- **What the exercise asks**
The copy should hold exactly the lines below from the one that contains "[00:00:05.50]" through the one that contains "[00:00:07.65]" and nothing else, so no pictures.
*** Opening Data extract ***
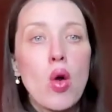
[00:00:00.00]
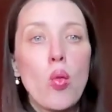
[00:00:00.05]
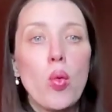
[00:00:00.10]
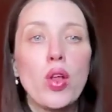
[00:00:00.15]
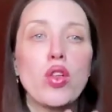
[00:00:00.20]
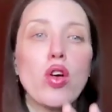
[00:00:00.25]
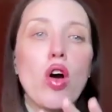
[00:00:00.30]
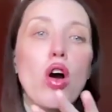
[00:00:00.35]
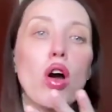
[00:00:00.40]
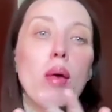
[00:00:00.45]

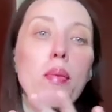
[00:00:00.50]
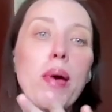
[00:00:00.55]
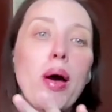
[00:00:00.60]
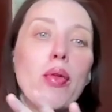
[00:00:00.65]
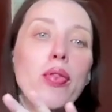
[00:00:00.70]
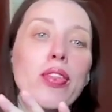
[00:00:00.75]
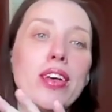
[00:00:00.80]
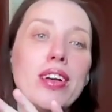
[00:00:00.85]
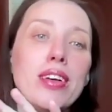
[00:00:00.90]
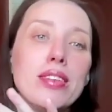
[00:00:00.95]
We talk
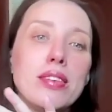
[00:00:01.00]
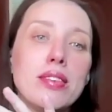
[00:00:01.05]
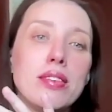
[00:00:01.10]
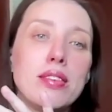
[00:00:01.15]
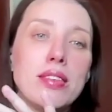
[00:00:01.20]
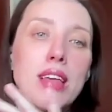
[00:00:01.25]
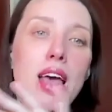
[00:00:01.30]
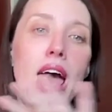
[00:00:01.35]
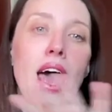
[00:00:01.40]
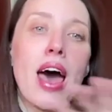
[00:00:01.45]
about
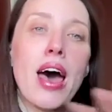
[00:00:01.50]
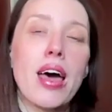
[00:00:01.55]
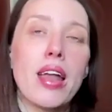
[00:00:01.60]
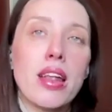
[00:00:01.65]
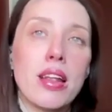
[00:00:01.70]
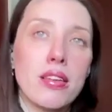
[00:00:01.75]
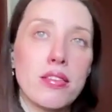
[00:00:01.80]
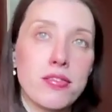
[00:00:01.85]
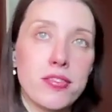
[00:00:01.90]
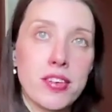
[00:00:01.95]
this ad
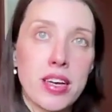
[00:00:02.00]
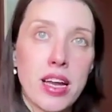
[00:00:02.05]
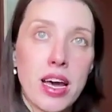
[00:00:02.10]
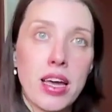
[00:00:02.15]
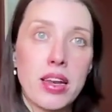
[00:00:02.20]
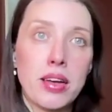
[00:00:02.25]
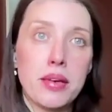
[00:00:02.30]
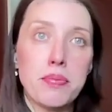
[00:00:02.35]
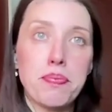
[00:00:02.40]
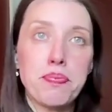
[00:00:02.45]

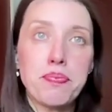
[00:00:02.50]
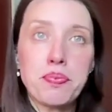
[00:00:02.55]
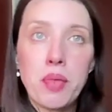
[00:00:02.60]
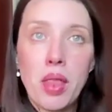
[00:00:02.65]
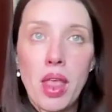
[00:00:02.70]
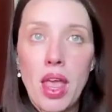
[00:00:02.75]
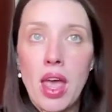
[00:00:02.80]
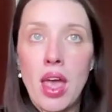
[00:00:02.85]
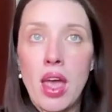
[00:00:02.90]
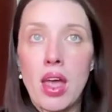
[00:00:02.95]
infinitum
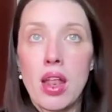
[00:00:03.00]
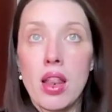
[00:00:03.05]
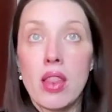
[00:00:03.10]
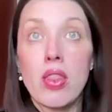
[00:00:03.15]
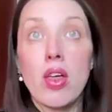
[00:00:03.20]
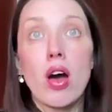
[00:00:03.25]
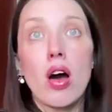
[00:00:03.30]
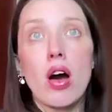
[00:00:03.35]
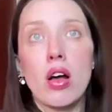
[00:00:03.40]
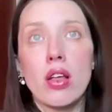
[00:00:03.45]
in
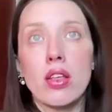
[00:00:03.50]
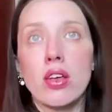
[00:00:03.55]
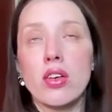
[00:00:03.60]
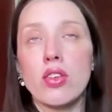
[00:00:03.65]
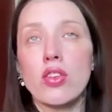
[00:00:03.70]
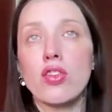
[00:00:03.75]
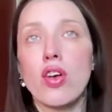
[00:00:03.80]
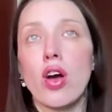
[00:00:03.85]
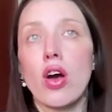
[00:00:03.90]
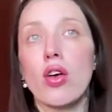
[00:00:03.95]
the
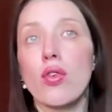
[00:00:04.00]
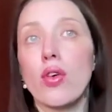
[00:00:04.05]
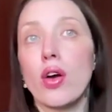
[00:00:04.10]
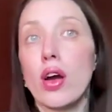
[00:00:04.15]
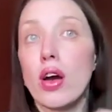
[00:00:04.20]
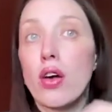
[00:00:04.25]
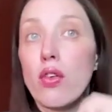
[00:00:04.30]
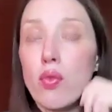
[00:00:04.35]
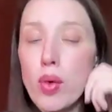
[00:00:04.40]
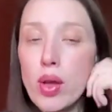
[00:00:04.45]
Anya
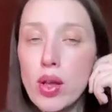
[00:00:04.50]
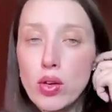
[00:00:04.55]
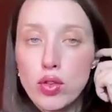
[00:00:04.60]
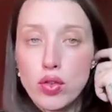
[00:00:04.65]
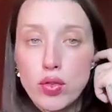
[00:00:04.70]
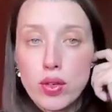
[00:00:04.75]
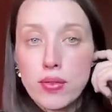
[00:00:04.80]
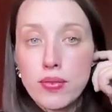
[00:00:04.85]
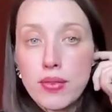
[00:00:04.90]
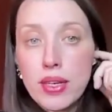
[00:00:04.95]
chakra of
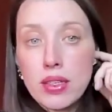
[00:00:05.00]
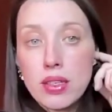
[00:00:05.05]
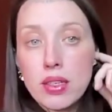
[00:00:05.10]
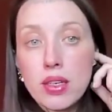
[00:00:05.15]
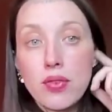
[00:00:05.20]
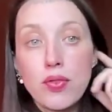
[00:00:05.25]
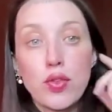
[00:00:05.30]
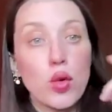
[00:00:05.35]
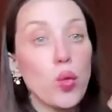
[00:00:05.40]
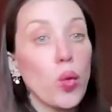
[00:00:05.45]
Wheels
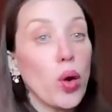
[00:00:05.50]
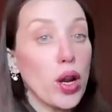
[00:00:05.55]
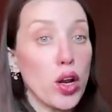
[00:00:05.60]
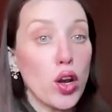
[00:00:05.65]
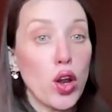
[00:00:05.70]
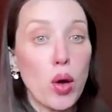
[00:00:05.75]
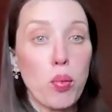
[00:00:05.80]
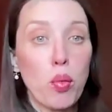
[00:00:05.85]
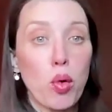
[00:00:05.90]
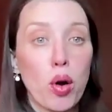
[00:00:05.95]
Reinvented. If you want to
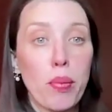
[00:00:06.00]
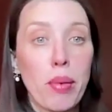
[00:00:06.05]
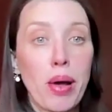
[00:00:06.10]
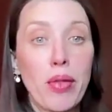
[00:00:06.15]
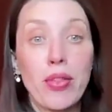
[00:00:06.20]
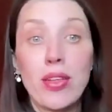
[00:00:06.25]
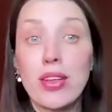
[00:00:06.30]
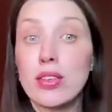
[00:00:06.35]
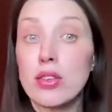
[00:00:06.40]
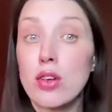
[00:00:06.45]
know more
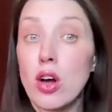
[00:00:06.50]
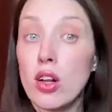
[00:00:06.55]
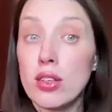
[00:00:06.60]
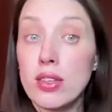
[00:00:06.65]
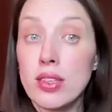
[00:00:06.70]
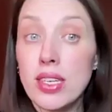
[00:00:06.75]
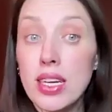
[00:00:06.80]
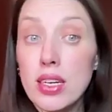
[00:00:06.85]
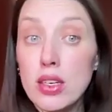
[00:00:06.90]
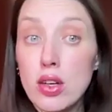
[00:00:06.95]
about this
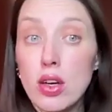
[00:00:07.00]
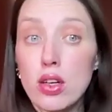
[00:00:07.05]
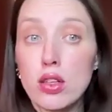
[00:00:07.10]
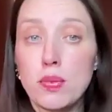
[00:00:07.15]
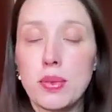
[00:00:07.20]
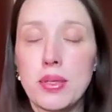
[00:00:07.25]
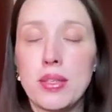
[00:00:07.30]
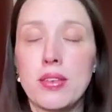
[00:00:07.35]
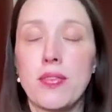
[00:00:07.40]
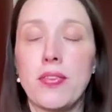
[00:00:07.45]
on TikTok
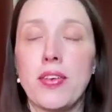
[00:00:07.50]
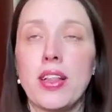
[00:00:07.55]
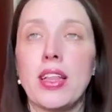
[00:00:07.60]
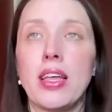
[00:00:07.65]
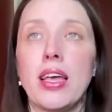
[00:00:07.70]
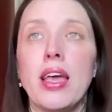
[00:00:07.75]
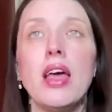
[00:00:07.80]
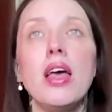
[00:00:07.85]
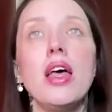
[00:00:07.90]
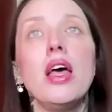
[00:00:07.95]

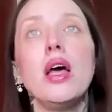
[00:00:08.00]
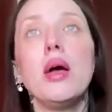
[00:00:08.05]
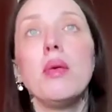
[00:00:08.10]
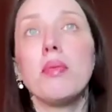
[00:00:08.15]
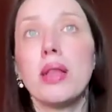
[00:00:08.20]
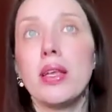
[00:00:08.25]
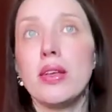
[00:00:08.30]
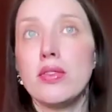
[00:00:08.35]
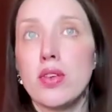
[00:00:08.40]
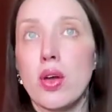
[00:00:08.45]
specifically,
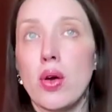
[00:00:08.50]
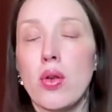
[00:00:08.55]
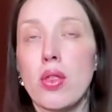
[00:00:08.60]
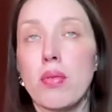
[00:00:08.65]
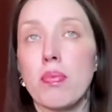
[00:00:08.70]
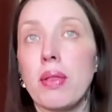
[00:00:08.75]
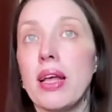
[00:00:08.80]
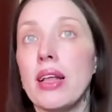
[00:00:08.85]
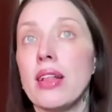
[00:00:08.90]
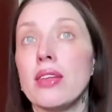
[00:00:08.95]
please go to
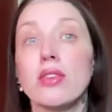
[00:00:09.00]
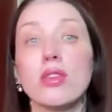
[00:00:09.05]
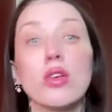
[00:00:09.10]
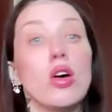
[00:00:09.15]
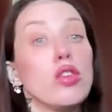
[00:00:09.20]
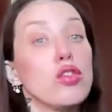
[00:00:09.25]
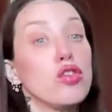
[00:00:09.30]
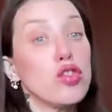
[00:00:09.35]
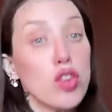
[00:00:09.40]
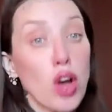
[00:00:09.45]
the playlist
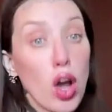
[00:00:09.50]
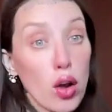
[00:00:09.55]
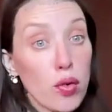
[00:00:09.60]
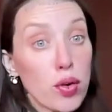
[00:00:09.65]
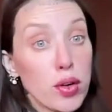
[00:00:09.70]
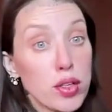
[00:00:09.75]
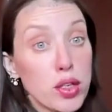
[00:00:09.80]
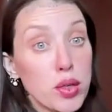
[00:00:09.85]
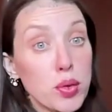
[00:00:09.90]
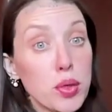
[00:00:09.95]
called
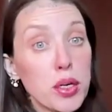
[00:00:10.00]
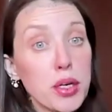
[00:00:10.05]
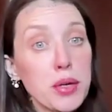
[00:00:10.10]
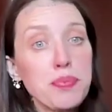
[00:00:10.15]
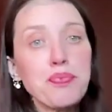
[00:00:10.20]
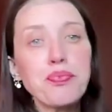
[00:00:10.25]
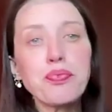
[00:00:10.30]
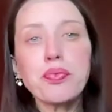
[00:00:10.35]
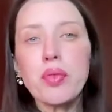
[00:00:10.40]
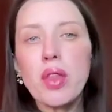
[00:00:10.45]
Chakra
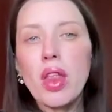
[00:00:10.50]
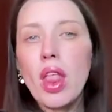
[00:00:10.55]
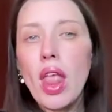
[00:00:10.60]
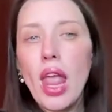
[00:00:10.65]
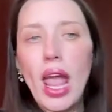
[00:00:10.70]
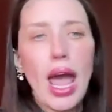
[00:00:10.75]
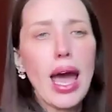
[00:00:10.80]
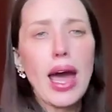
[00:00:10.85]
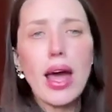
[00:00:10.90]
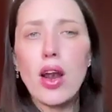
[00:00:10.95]
Tour
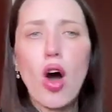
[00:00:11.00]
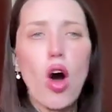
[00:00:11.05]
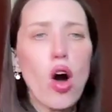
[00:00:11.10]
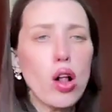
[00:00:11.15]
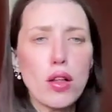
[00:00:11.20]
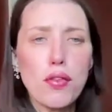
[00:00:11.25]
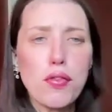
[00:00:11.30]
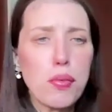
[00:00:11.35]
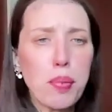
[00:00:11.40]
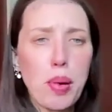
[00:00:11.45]
and
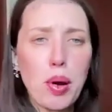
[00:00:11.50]
all of the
*** Closing Data extract ***
- **Answer to this problem**
[00:00:05.50]
[00:00:05.55]
[00:00:05.60]
[00:00:05.65]
[00:00:05.70]
[00:00:05.75]
[00:00:05.80]
[00:00:05.85]
[00:00:05.90]
[00:00:05.95]
Reinvented. If you want to
[00:00:06.00]
[00:00:06.05]
[00:00:06.10]
[00:00:06.15]
[00:00:06.20]
[00:00:06.25]
[00:00:06.30]
[00:00:06.35]
[00:00:06.40]
[00:00:06.45]
know more
[00:00:06.50]
[00:00:06.55]
[00:00:06.60]
[00:00:06.65]
[00:00:06.70]
[00:00:06.75]
[00:00:06.80]
[00:00:06.85]
[00:00:06.90]
[00:00:06.95]
about this
[00:00:07.00]
[00:00:07.05]
[00:00:07.10]
[00:00:07.15]
[00:00:07.20]
[00:00:07.25]
[00:00:07.30]
[00:00:07.35]
[00:00:07.40]
[00:00:07.45]
on TikTok
[00:00:07.50]
[00:00:07.55]
[00:00:07.60]
[00:00:07.65]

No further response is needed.